CHARACTERIZING THE MODULATION OF STRESS GRANULE RESPONSES BY CORONAVIRUSES

Abstract

Coronaviruses (CoVs) are a family of viruses that circulate in human populations causing mild common colds as well as severe and fatal respiratory disease. Stress granules (SGs) are cytoplasmic condensates that often form as part of the cellular antiviral response. Despite growing interest in SGs and other biological condensates, the role of SG formation during CoV infection is poorly understood. In this work, I analyzed SG formation during infection of the human common cold CoV OC43. Little SG formation was observed in infected cells and OC43 inhibited SG formation induced by exogenous stress (e.g. sodium arsenite or silvestrol treatment). Furthermore, OC43 inhibited phosphorylation of eukaryotic initiation factor 2α (eIF2α) – the hallmark of translation inhibition induced by integrated stress response (ISR). Inhibition of eIF2α phosphorylation by OC43 was unaffected by treatment with the integrated stress response inhibitor (ISRIB) or knockdown of GADD34, suggesting that OC43 can limit eIF2α phosphorylation independently from activation of the ISR or upregulation of GADD34. Further, GADD34 knockdown decreased OC43 replication. Upon ectopic overexpression, the nucleocapsid (N) and non-structural protein 1 (Nsp1) from both OC43 and the severe acute respiratory syndrome coronavirus 2 (SARS-CoV-2) inhibited SG formation.

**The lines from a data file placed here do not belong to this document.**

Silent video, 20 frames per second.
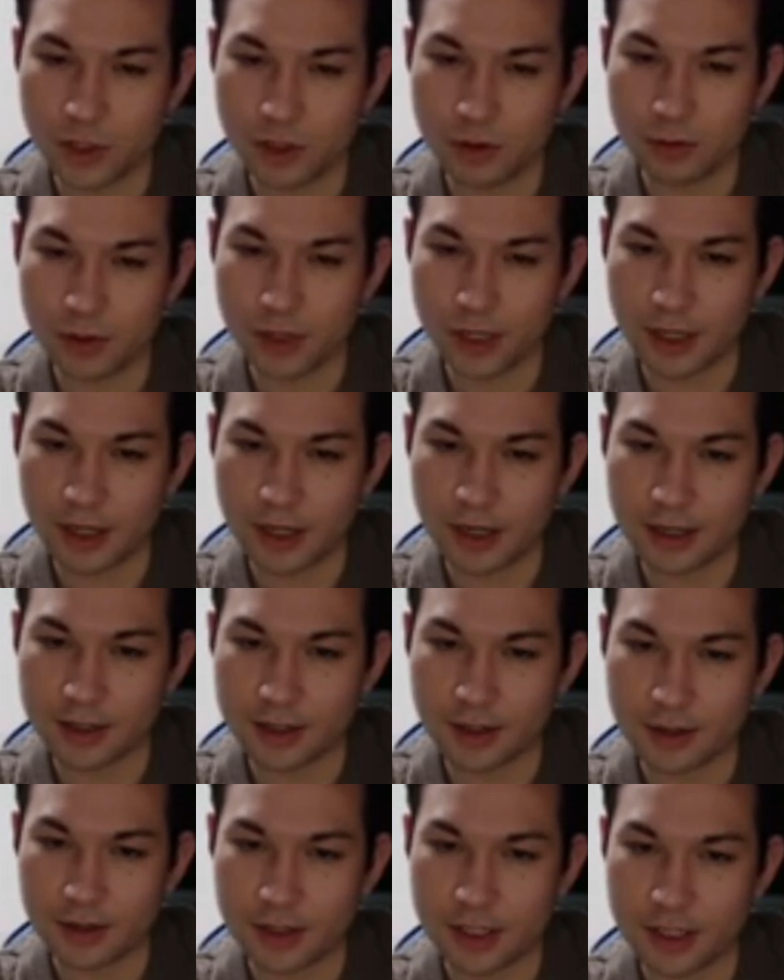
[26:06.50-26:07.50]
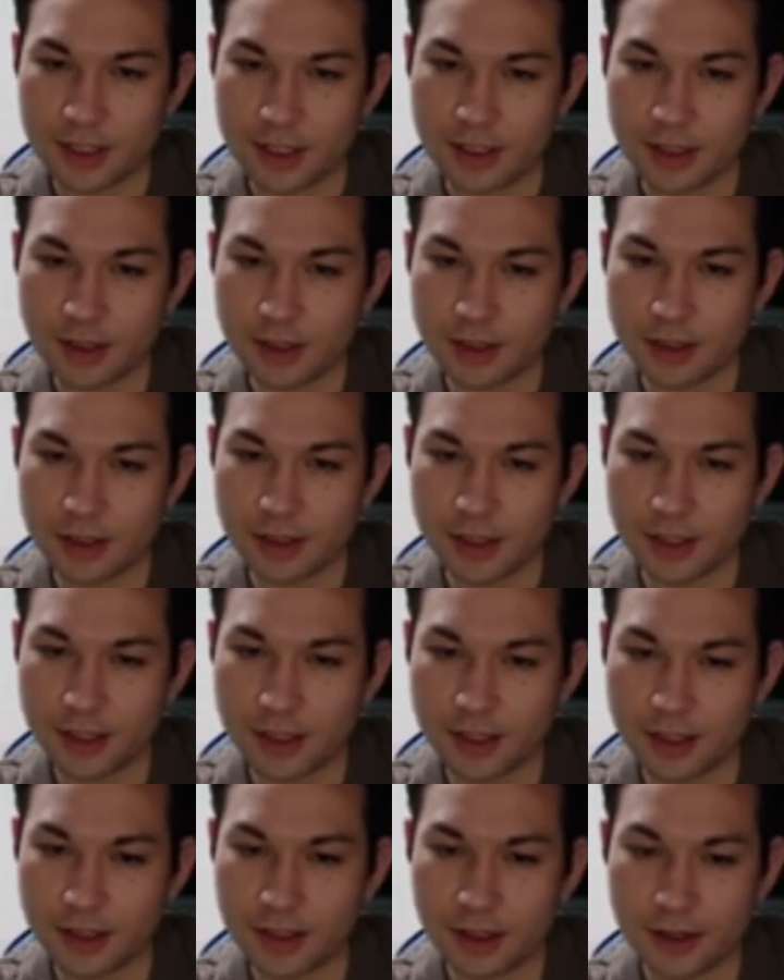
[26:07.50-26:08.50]
Okay, yeah. So since
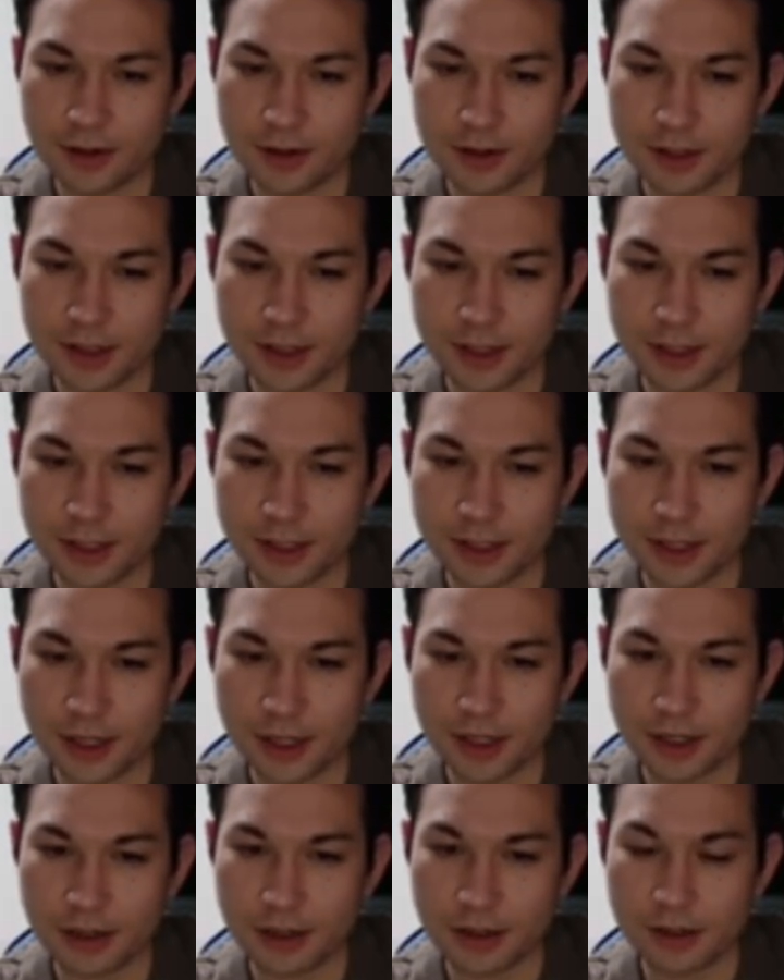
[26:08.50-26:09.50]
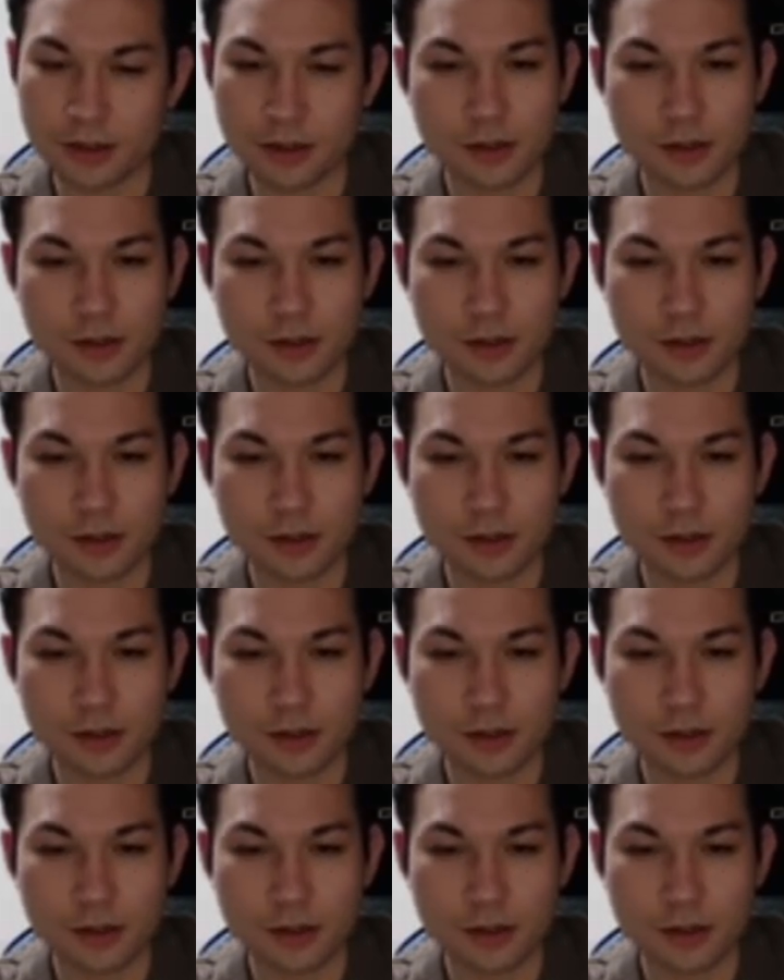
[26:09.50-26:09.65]
there's this cut,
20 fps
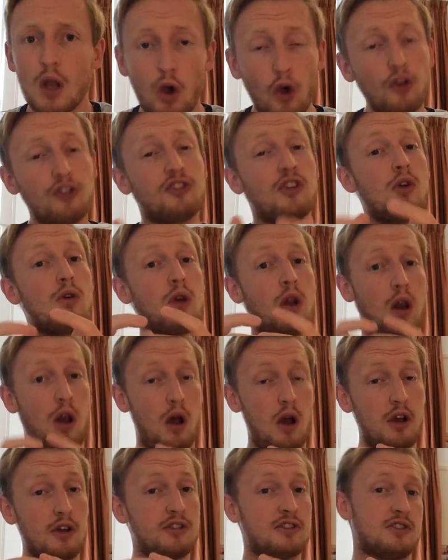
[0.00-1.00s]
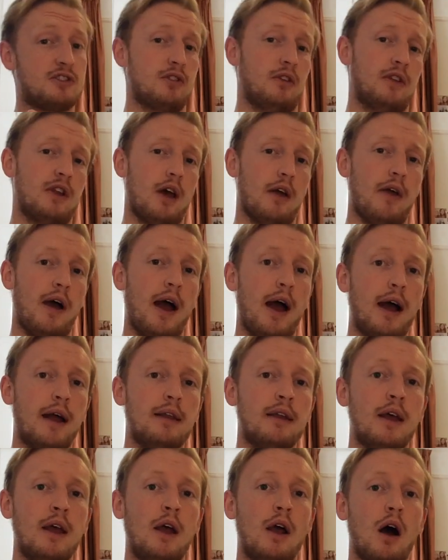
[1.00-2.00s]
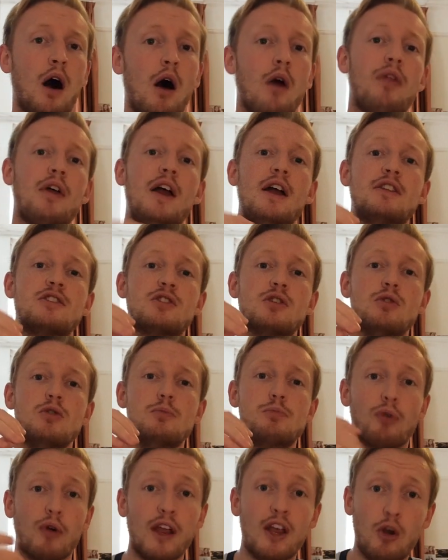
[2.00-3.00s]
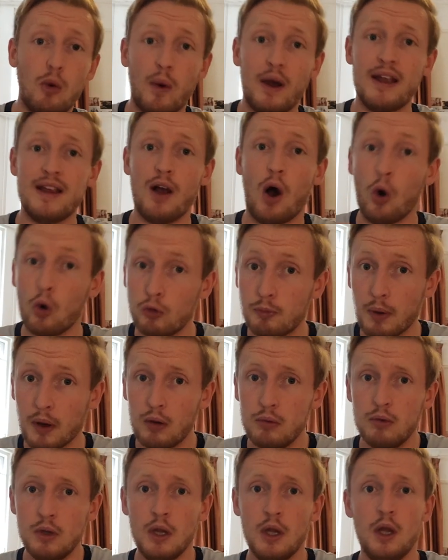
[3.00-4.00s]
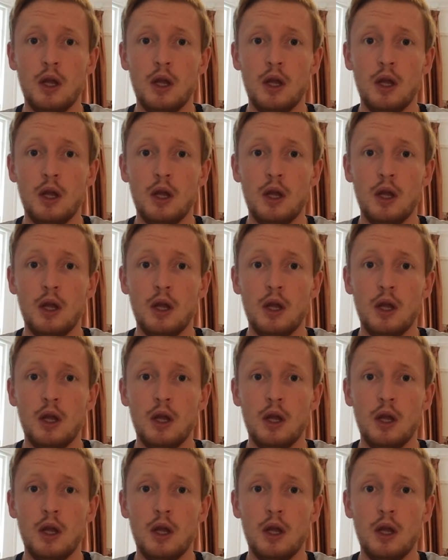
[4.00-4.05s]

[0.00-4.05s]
Osteoclasts, on the other hand, are there to break away old bone,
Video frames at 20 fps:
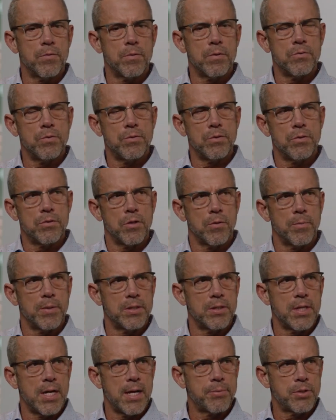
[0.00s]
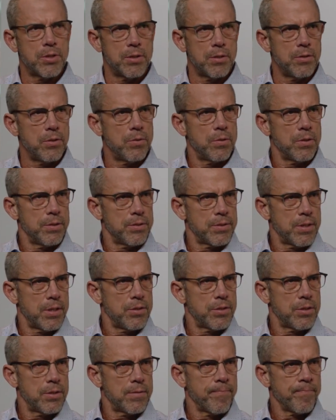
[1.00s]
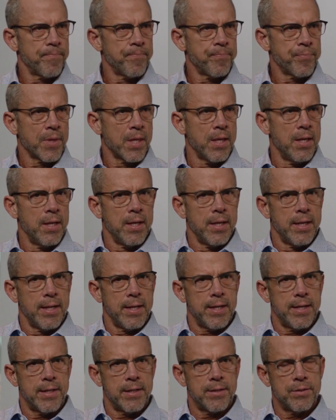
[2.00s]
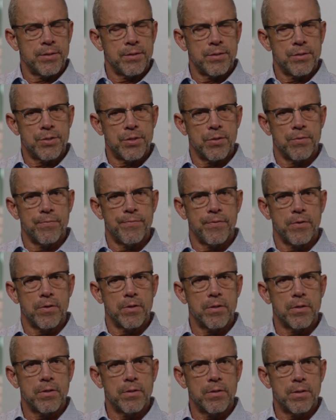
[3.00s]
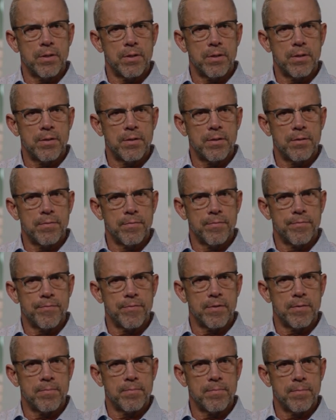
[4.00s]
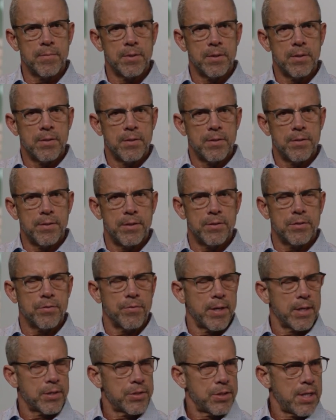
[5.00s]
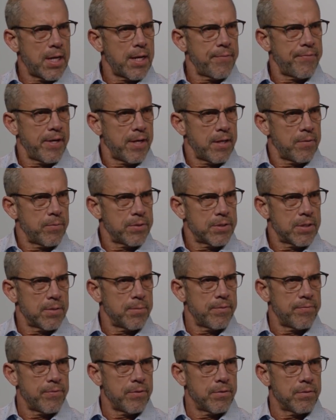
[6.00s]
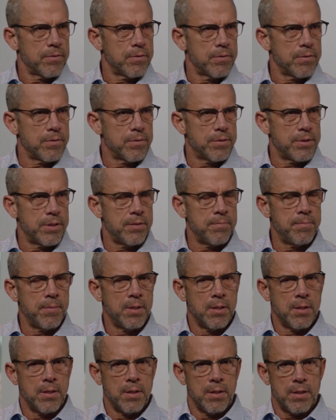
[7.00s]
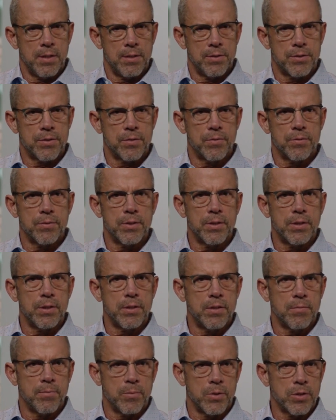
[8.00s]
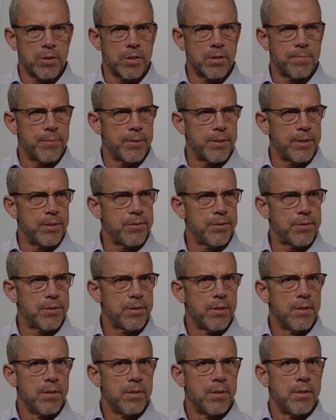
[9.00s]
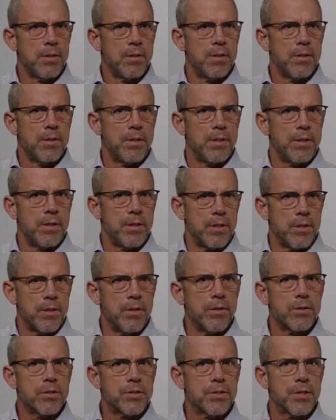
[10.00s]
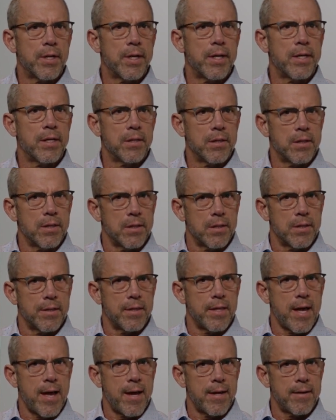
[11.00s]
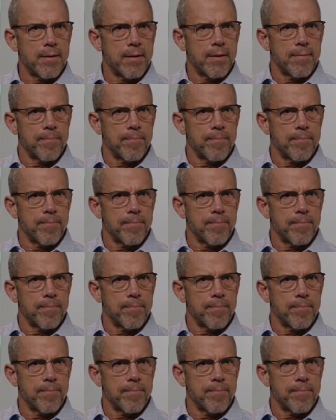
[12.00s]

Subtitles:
ones who determine adoption and utilization. And so far, from the interaction I've had with some of your team, and certainly the marketplace, it looks like that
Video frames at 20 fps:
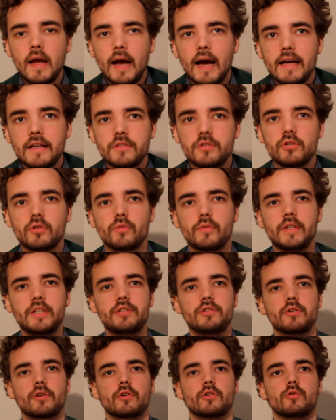As you
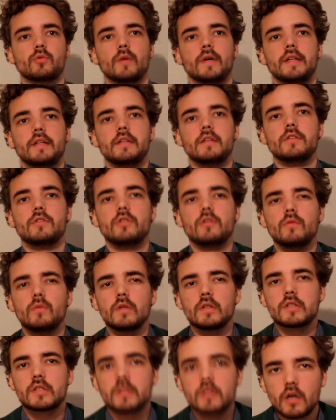reach your 20s, you
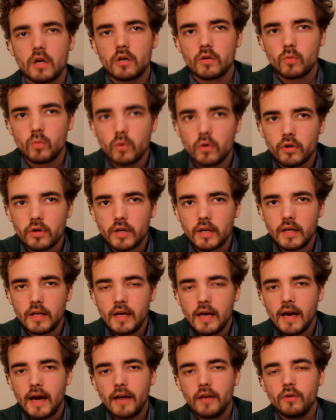will start working
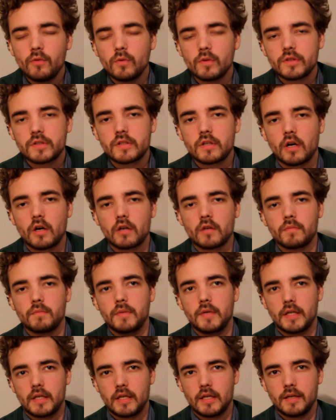and you will start
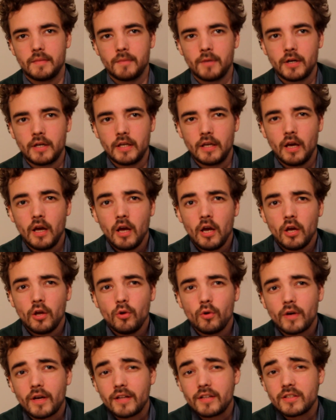making money.
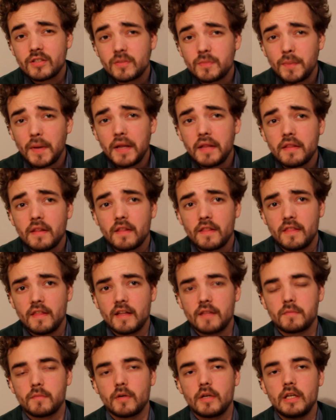You can spend
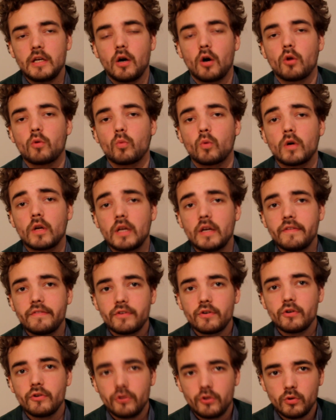that money on
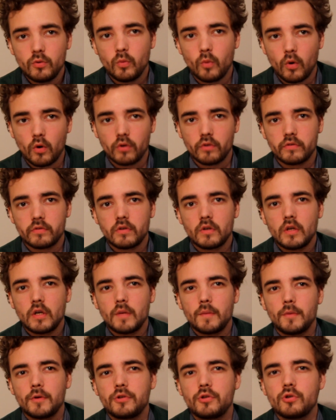whatever you want,
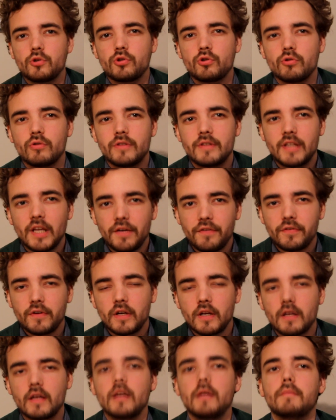but you should
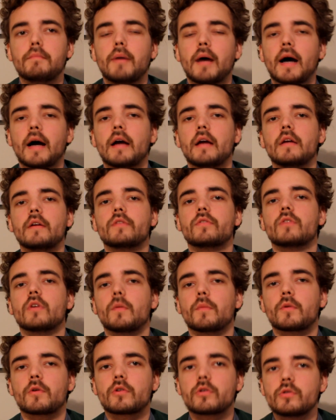definitely buy
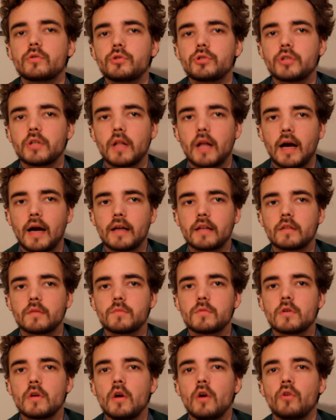some crucial
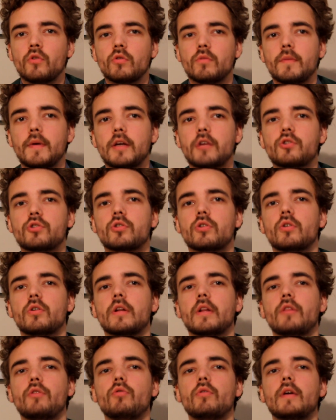items to make sure
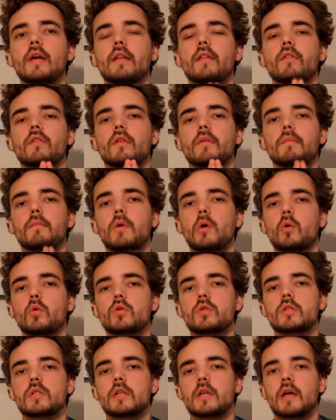that you get the
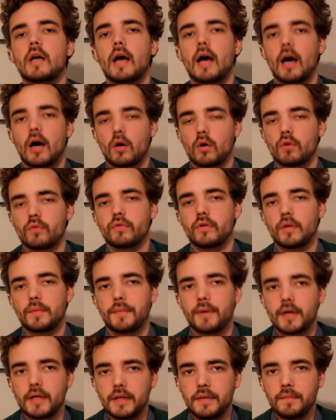most out of your
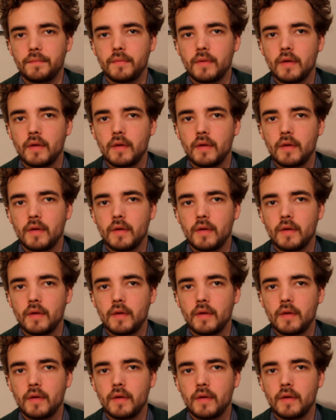money.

Furthermore, SARS-CoV2 Nsp1 expression resulted in depletion of G3BP1 protein – the master regulator of SG formation. This phenotype was dependent on Nsp1-mediated depletion of cytoplasmic mRNAs, which was also associated with nuclear retention of TIAR, another SG-nucleating protein. To test the role of G3BP1 in CoV replication, we infected cells overexpressing EGFP-tagged G3BP1 with OC43 and observed a significant decrease in infection compared to parental or control cells expressing EGFP. The antiviral role of G3BP1 and the existence of multiple SG suppression mechanisms that are conserved between the common cold OC43 and the pandemic SARS-CoV2 suggests that SG formation may represent an important antiviral host defense that CoVs target to ensure efficient replication.